### What is required
Within the listing that follows, state how many lines include the word "frames"; write only that number.

─── Data records ───

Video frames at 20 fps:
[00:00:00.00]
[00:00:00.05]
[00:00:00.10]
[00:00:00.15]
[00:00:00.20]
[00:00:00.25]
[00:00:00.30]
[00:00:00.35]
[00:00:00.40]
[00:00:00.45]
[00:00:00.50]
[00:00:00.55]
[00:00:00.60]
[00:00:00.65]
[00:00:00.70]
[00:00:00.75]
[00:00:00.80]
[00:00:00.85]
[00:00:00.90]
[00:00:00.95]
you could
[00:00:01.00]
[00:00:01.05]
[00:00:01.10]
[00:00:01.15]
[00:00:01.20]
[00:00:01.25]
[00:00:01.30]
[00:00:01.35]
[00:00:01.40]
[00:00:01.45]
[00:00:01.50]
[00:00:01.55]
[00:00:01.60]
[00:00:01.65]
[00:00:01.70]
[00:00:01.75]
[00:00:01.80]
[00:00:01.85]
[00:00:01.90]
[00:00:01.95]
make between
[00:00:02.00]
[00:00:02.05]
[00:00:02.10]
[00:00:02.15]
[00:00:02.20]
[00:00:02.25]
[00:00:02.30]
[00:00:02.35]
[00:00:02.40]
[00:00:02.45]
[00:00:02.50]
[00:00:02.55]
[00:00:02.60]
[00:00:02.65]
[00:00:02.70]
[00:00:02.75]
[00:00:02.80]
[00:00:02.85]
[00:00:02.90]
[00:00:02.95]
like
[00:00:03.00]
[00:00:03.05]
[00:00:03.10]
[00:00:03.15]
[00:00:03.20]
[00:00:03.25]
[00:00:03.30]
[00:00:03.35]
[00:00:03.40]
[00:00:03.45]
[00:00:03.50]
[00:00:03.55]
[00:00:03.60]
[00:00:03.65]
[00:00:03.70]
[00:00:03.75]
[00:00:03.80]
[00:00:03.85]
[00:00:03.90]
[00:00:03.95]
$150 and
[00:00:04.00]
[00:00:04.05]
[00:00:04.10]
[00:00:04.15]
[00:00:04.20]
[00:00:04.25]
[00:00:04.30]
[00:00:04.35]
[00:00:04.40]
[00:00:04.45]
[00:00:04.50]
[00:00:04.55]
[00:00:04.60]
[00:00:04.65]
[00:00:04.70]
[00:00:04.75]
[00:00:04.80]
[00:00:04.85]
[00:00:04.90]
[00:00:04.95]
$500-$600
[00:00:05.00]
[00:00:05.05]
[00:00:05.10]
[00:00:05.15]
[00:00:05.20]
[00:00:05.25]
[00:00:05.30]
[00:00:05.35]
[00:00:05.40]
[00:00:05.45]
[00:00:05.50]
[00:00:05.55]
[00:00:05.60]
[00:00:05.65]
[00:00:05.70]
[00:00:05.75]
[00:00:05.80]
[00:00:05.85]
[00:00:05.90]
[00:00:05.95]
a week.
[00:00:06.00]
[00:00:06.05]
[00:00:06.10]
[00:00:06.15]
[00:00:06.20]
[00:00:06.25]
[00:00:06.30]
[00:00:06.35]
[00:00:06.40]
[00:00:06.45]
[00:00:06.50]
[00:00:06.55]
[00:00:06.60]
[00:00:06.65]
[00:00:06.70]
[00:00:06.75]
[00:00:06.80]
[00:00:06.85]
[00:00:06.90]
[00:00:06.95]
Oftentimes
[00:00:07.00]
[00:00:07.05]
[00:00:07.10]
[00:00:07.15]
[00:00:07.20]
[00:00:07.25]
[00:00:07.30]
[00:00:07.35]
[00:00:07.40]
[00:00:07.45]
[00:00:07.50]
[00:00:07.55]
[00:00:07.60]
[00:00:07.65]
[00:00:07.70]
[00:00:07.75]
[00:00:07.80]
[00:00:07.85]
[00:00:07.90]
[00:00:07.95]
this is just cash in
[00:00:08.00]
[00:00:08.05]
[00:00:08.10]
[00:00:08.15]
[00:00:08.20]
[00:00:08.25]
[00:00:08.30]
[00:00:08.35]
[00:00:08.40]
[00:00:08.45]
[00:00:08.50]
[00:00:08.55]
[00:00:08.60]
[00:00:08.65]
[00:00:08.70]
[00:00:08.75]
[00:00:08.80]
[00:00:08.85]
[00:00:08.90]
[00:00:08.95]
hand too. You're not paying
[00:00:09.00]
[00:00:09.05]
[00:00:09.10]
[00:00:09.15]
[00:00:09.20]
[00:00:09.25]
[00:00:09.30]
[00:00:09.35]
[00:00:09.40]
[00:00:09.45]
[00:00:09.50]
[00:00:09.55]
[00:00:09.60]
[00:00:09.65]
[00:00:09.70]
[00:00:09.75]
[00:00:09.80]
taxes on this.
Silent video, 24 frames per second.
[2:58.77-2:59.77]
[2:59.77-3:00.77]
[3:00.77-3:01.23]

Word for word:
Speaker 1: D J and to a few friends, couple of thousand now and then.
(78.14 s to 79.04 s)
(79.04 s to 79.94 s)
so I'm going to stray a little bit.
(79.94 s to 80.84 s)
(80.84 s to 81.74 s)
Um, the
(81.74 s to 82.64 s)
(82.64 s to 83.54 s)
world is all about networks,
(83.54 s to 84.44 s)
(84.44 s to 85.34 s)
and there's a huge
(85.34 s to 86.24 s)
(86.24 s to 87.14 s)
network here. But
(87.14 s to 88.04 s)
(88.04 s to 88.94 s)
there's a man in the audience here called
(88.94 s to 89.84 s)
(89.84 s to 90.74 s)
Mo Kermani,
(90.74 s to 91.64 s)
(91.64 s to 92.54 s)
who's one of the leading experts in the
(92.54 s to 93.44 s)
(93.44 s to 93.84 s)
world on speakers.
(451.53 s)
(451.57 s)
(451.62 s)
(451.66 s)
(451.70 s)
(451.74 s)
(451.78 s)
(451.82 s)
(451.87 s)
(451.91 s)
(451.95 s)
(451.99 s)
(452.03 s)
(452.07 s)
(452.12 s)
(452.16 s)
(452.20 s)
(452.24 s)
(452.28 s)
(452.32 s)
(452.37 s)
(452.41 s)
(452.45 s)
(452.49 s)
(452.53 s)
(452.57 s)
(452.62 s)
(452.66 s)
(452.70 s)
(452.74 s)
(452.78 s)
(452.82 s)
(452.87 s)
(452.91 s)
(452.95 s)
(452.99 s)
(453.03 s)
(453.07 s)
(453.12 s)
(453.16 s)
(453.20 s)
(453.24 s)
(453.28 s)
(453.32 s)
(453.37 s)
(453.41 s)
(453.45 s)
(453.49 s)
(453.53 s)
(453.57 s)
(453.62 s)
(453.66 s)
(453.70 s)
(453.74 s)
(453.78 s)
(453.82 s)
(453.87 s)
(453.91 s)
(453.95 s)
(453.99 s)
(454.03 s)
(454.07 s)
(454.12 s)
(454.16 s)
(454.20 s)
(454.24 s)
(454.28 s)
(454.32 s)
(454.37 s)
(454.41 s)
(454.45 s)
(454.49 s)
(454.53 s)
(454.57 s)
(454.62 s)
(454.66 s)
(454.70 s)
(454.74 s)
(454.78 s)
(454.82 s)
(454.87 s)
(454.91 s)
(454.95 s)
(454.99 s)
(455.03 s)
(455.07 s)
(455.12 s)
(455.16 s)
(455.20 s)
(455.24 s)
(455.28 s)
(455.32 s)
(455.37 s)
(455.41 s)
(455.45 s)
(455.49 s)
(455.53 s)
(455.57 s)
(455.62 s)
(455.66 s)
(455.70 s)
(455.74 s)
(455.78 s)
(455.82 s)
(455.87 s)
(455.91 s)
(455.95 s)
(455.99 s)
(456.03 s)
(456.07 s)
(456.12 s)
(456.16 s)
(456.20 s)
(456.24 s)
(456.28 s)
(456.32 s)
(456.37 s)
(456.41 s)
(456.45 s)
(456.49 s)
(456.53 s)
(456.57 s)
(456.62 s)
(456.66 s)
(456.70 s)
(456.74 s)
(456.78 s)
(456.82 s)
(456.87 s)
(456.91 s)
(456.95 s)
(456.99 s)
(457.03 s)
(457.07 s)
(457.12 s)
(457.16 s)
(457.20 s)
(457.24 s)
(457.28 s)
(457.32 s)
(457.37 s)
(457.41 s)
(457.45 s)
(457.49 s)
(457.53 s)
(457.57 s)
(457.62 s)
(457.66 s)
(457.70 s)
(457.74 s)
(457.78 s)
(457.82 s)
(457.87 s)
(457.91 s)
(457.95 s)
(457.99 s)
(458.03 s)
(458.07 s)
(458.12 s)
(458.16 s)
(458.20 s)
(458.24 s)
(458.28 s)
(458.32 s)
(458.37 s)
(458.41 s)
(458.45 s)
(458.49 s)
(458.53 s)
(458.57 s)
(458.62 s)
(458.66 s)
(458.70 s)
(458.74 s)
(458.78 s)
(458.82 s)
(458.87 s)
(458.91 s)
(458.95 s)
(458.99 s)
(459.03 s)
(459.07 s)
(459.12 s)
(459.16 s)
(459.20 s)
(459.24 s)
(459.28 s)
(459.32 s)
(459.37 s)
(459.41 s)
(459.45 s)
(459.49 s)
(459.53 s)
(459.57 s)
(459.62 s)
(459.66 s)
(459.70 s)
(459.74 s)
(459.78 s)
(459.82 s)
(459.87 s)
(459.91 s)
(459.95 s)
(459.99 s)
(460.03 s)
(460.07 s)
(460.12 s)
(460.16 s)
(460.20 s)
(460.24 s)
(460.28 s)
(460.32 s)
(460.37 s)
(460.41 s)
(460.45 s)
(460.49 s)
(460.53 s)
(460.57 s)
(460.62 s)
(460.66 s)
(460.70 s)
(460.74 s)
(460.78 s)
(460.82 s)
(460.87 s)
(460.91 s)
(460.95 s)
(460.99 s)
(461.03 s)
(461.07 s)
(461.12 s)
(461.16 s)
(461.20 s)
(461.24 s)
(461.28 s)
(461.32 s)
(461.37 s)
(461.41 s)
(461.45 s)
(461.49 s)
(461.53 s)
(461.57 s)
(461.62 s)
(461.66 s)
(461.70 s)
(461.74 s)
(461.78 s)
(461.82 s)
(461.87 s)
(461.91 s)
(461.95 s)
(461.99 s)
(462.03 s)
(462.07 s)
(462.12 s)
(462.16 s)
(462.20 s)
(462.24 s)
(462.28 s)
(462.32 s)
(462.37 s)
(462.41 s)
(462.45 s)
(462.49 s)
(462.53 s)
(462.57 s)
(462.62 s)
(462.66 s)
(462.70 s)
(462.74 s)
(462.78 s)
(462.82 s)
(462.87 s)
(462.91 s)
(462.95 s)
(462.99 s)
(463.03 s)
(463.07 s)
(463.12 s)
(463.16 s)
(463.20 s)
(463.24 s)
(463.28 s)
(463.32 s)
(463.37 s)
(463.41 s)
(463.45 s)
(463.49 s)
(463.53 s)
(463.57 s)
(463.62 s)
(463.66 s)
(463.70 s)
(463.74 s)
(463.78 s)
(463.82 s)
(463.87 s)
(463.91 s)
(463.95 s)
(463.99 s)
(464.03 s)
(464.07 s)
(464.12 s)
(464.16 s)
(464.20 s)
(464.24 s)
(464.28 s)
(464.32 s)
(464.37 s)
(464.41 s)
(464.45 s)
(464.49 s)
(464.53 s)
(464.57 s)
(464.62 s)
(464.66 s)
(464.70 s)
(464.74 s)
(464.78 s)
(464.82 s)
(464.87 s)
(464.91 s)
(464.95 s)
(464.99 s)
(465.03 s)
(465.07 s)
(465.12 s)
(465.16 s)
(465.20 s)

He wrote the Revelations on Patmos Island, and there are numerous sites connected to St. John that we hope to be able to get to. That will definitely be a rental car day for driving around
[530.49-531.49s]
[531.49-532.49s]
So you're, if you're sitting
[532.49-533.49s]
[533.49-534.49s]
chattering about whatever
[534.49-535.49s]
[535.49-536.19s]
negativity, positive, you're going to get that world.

───

### Expected output
2